ゼロからのことで、議論した結果、和洋折衷の方向となったが、西洋音楽に傾倒して行ったという流れを明らかにしていく内容です。

広げて行った人たちは、都市部の中間層であるその時代のエリート層であり、日本には上流階級がないため、欧米を模倣したのだという時代考証をされます。

都市中間層と西洋音楽の拡散

都市部を中心に、西洋音楽の響きが人々に一段と身近になってくるのは日露戦争後である。ー中略ー その「担い手」とは誰か。この時期に形成され始めた「都市中間層」である。
「都市中間層」とは、当時大正時代のデモクラシィと呼ばれる時代において、エリート層が存在し、「山の手階級」という人たちが庶民とは一線を画す生活様式を築いた人々であり、その人たちは日本に存在しない上流階級を手本とせず、西洋を手本とした。
「ピアノを弾く女性」というイメージは、もちろん西洋に由来する。一家揃って音楽に親しみ、家族の絆を深めるという「一家団欒」の象徴的イメージは、18世紀後半から19世紀にかけて特に英仏に遅れてこの時期に近代化の道を歩み始めたドイツで育まれ、英仏にも広まっていった。この「家庭音楽」の中心的役割を担うのは女性とされ、音楽は女性に必須の素養とされた。世界的大ヒットの「乙女の祈り」の作曲家は、女性であり大ヒットした割には批評家からは評価されていない。
・「ピアノを弾く女性という記号」大正時代の雑誌の挿絵
・楽器とジェンダー 近代ドイツの市民社会での位置付け
・箏(こと)の衰退
・ピアノとヴァイオリンのヒエラルキー
 家庭的なピアノとヴァイオリンの活発さの対比は、夏目漱石の作品にも事例がある
・三越の利益追求と社会貢献
・ドイツの家庭音楽論と日本への浸透はしなかった。それは、夫が仕事で家にいないことにある。

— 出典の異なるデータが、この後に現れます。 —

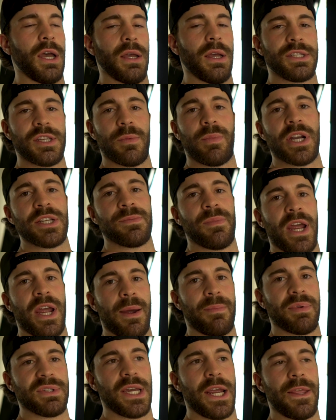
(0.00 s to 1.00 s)
suppress my
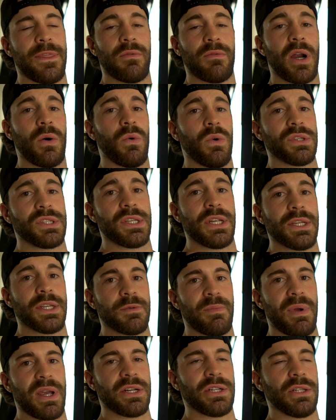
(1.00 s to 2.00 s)
appetite. The Raoulcine
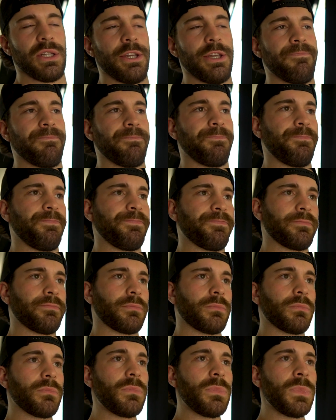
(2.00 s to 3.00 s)
especially.
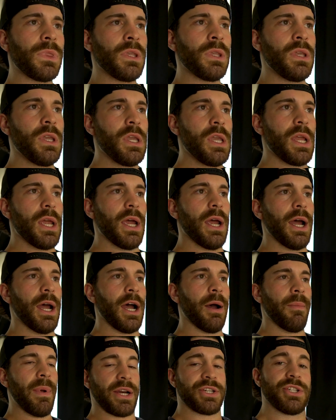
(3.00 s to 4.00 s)

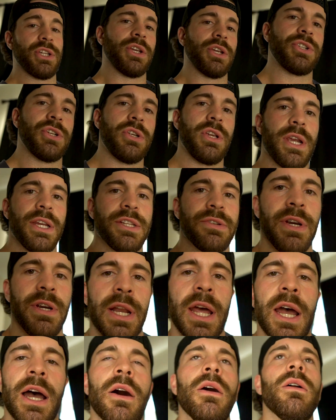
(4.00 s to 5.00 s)
Actually, I'll show you guys right
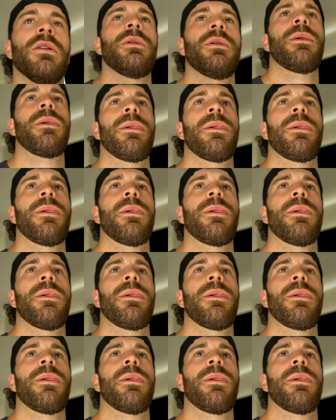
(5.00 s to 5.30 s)
now.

西洋音楽の広がりに伴い、女性職業音楽家の登場はしたもののジェンダー規範の再構築によるが行われたクロージングを迎えます。

女性職業音楽家

 音楽取調掛の設置が文科省から独立して、東京音楽学校が設立。生徒には女性も多かったことが、その後女性職業音楽家の誕生につながる。第一人者として幸田延(こうだのぶ)にフォーカスを当てている。ジャンダー規範に外れているように見えるが、非常に困難を極めたということも語っている。
・華族の学校学習院
・卒業式での合奏
・音楽会の開催
・男女共学問題
・女性教員優遇に対するバッシングとジェンダー規範の再構成
・音楽の社会的承認・良妻賢母・女性の排除

感想
よくもまあここまで資料を調べ上げたものだと感心しました。
本の5分の1は、参考資料の索引なのね・・・・・・。
「乙女の祈り」がこのようにフォーカスが当たっているのには、結構目から鱗でした。